# [WHAT THE EXERCISE ASKS]
Pictures excluded, copy every record that follows exactly as it appears.

(Records excerpted from a collection)
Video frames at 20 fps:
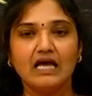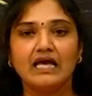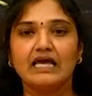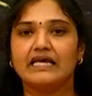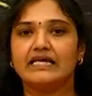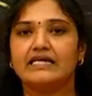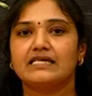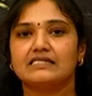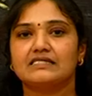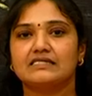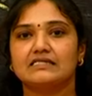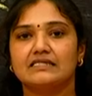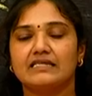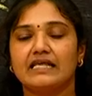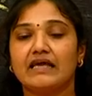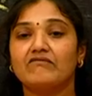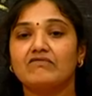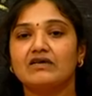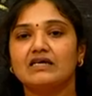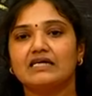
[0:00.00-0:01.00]
it is
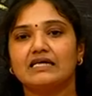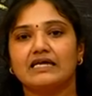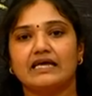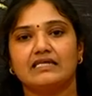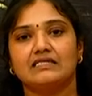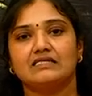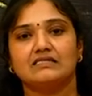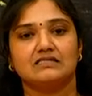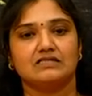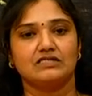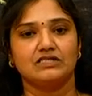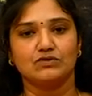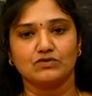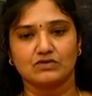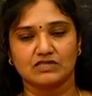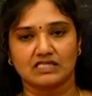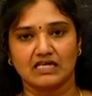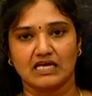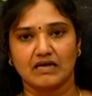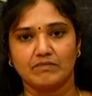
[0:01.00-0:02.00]
never get
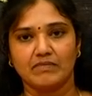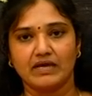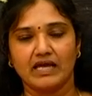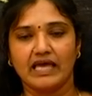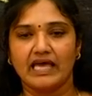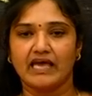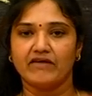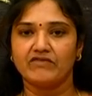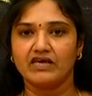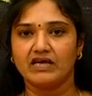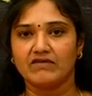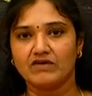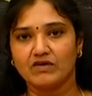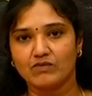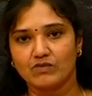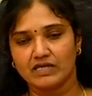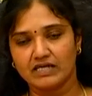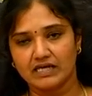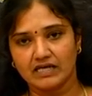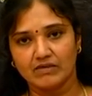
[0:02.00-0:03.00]
used up. Have you ever
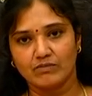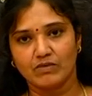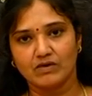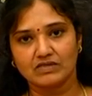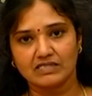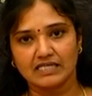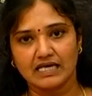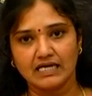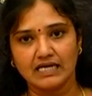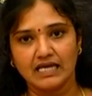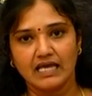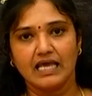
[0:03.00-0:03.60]
wondered about that?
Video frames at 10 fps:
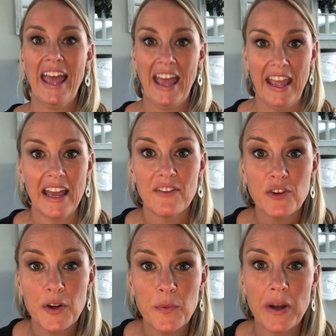Hey
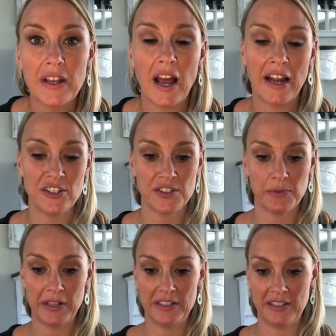everyone, I just
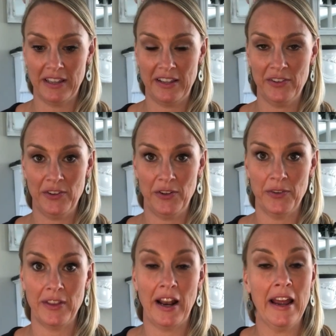wanted to let you
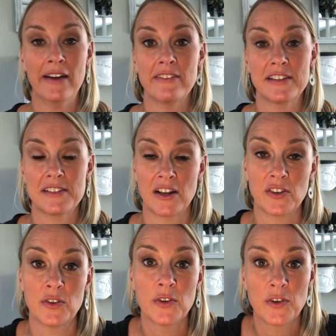know that I have this
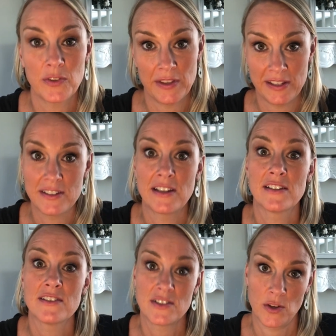uncle who thinks
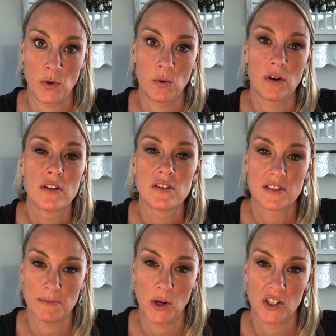he's so
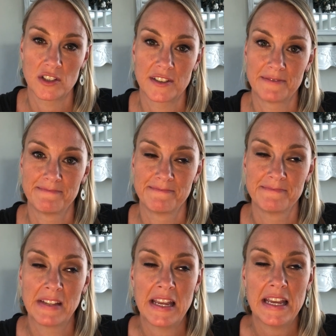smart.
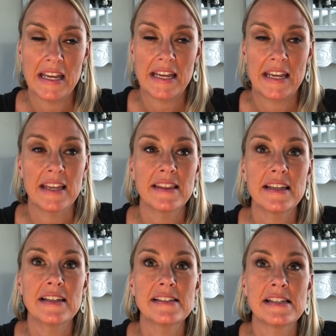He
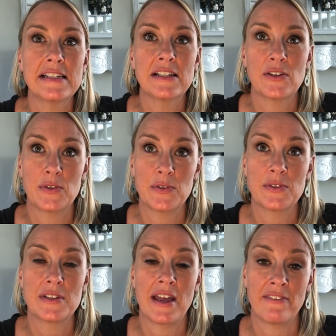thinks he
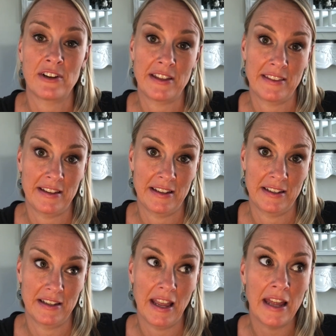knows
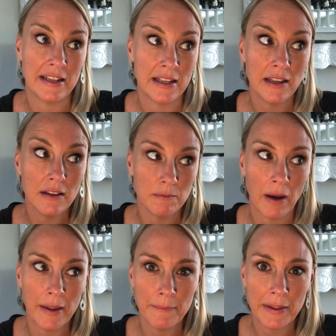everything, and he
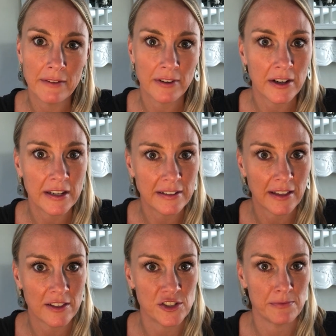might be a very
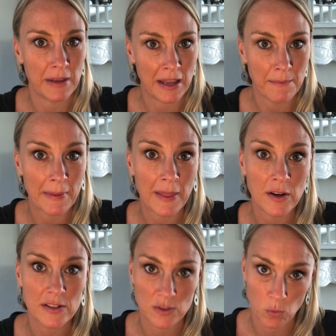intelligent man, but
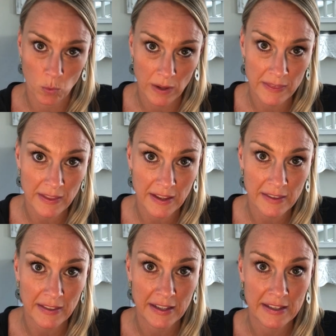there is one
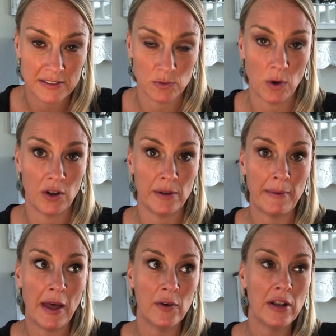thing that he is wrong
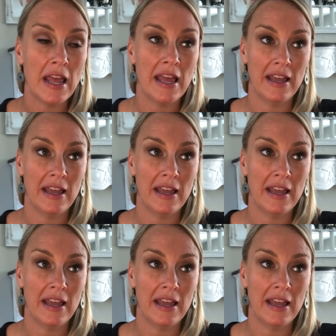about,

# [TASK RESULT]
Video frames at 20 fps:
[0:00.00-0:01.00]
it is
[0:01.00-0:02.00]
never get
[0:02.00-0:03.00]
used up. Have you ever
[0:03.00-0:03.60]
wondered about that?
Video frames at 10 fps:
Hey
everyone, I just
wanted to let you
know that I have this
uncle who thinks
he's so
smart.
He
thinks he
knows
everything, and he
might be a very
intelligent man, but
there is one
thing that he is wrong
about,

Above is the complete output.